KIP-Veröffentlichungen

Die Methode ¨’COMBO-FISH¨’ stellt eine Möglichkeit dar eine spezifische Genregion zu markieren und zu detektieren. Da die eingesetzten Materialien unterschiedlichen Einfluss auf die Qualität der Präparate nehmen können, werden verschiedene Ansatzmöglichkeiten im Rahmen dieser Bachelorarbeit eingehender untersucht.
Zunächst wird die Auswirkungen verschiedener Eindeckmedien auf die Architektur der Zellkerne der Zelllinie Cal 51 untersucht. Dabei werden einige Gegenfärbungen mit dem Fluoreszenzfarbstoff DAPI in Kombination mit den Eindeckungen getestet. Diese Präparate werden mit einem Epifluoreszenzmikroskop auf ihre Qualität hin untersucht und anschließend für eine  dreidimensionale Analyse an einem Spinning Disk Konfokalmikroskop aufgenommen.
Eine angeschliessende Auswertung der erhaltenen Datensätze erfolgt mit verschiedenen Bildverarbeitungsprogrammen, die eine dreidimensionale Rekonstruktion der aufgenommenen Zellkerne erlauben.

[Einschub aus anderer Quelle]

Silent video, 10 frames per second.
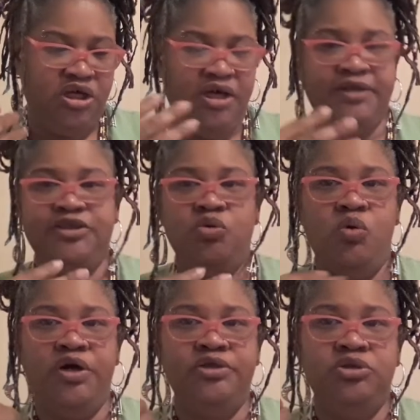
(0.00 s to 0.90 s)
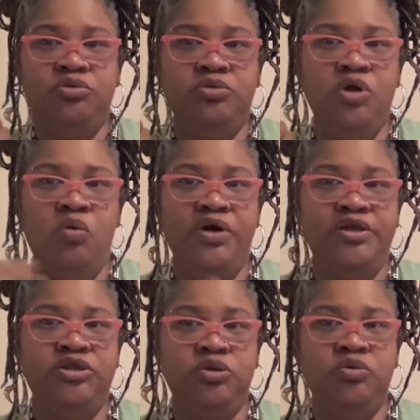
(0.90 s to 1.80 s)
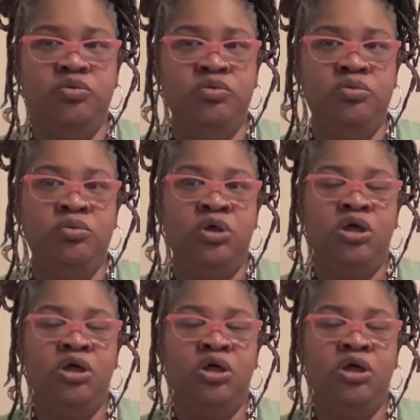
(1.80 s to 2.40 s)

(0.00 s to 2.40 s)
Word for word: it's going to go into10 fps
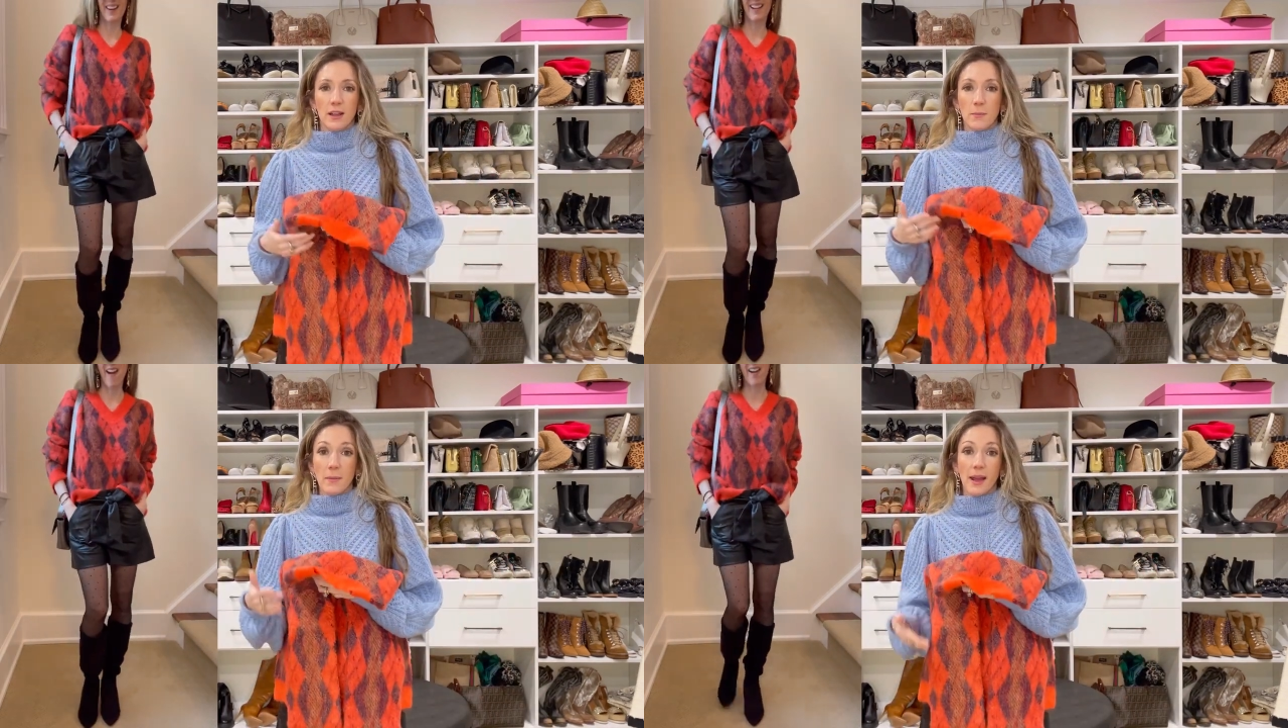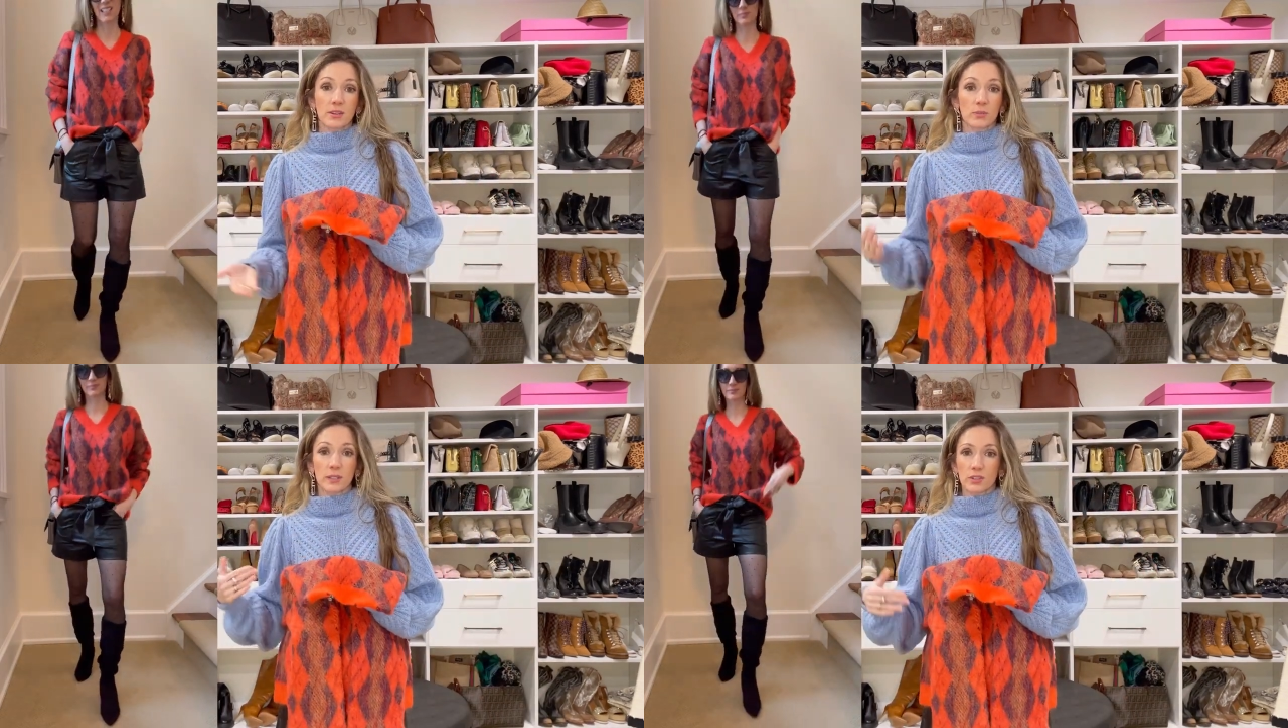match
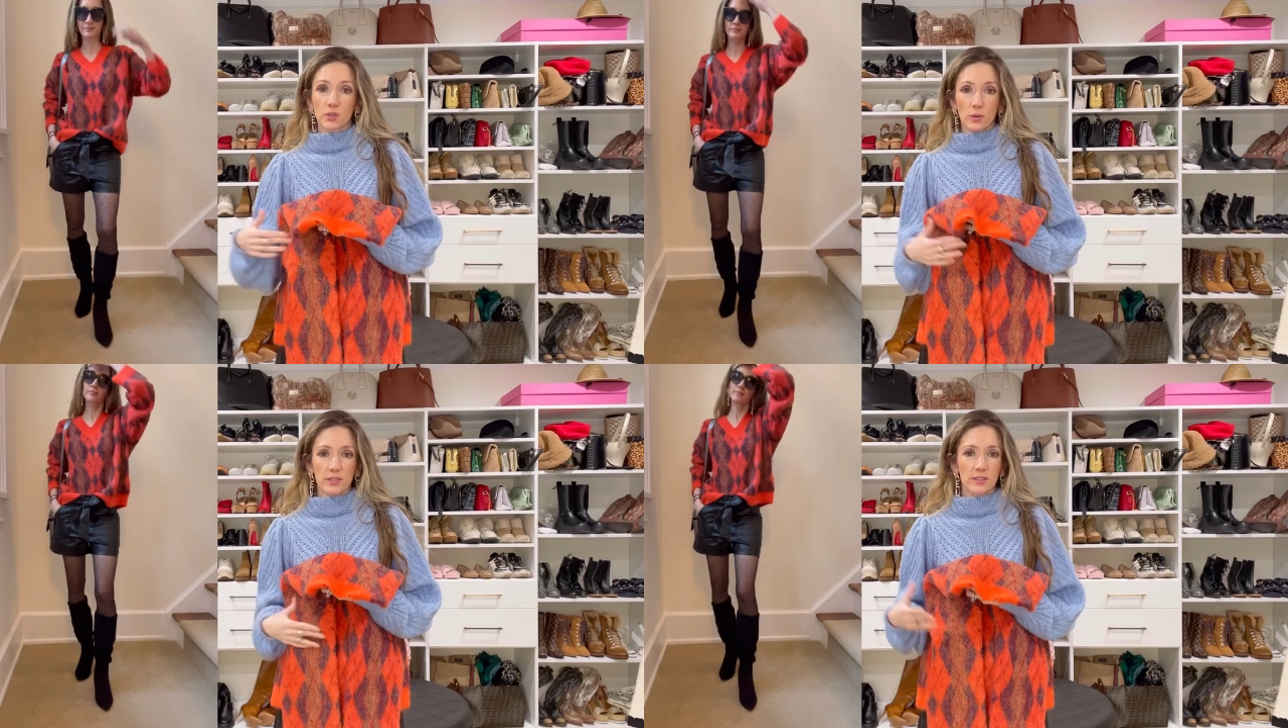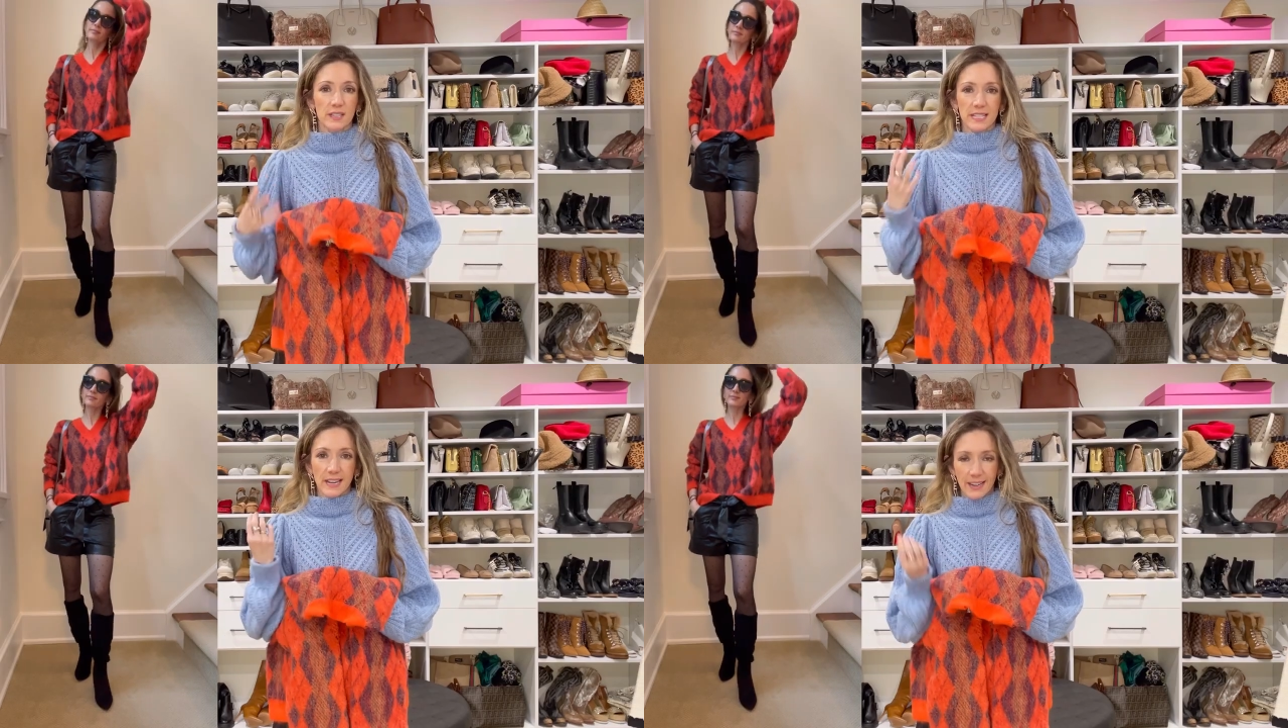with these shorts because it's
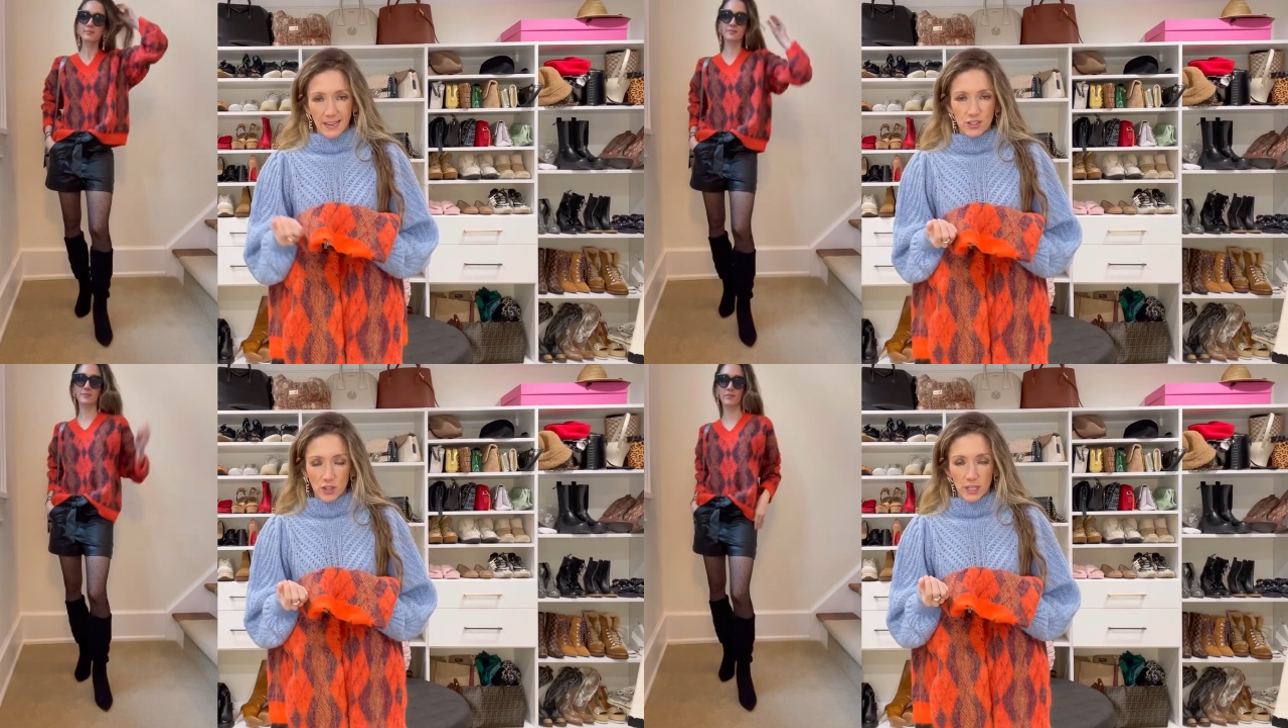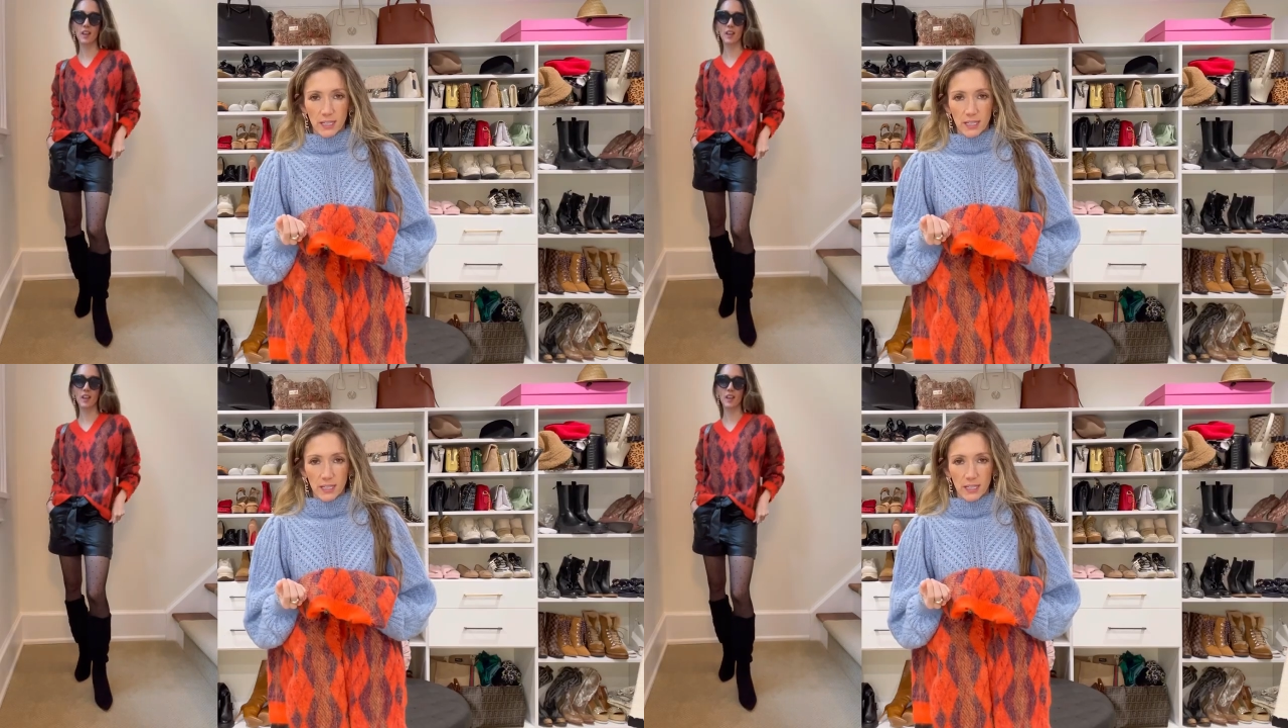that nice chunky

Eine weitere Strukturanalyse wird an hybridisierten Nuklei vorgenommen. Diese werden ebenfalls einer DAPI-Färbung und Eindeckung unterzogen. Die entstandenen Präparate werden wie die unhybridisierten Kernen untersucht, mikroskopiert und rekonstruiert.

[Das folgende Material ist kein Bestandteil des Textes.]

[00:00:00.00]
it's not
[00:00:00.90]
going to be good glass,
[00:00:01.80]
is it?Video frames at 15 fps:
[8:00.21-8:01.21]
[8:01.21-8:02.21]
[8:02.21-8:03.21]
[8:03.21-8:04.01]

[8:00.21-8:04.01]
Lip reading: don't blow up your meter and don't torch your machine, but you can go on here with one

Um eine Verbesserung des Fluoreszenzsignals von COMBO-FISH-Sonden zu erzielen, werden die Präparate mit einem sekundären Antikörper behandelt.
Die eingesetzen Antikörper binden an die Fluoreszenzfarbstoffe der eingesetzten Sonden. Hier wird besonders auf die  Signalgröße sowie einer Intensitätsverbesserung der Sonden geachtet.
Diese Analysen ergaben verschiedene Erkenntnisse über die Eignung der eingesetzten Eindeckmedien für die Mikroskopie, sowie die damit verbundenen Optimierungen einer COMBO-FISH-Markierung und die Signalverstärkung der Sonden.

The method of ’COMBO-FISH’ is a possibility to label and detect a specific region in the DNA. Because there are different starting point to improve the COMBO-FISH-preparation the used materials and there influences will be checked in the scope of this Bachelor thesis.
At first the influence of various embedding media on the cell-line Cal 51 is examined. To achieve this, the cells are labeled by the fluoresceine DAPI and mounted. The quality of the samples is determined using an epifluorescence microscope. A spinning disc confocal microscope is used to enable a three dimensional analysis of the cells. The received data is analyzed via various image processing programs, which enabled three dimensional construction of the captured nuclei.
Furthermore, another structural analysis is conducted on hybridized nuclei, which are also marked with DAPI. These cells are examined analogously to the unhybridized samples.
In order to improve the fluorescence signal of the COMBO-FISH probe they are labeled with an secundary antibody. The mentioned methods are used to determine the effect of the antibody binding to fluorescent dyes. The focus is on the size of the COMBO-FISH signals as well as the intensity.
From these examinations it is possible to gain various insights regarding the applicability of the used embedding media for different types of microscopes, as well as insights about the optimization of the COMBO-FISH preparation in regard to signal enhancement.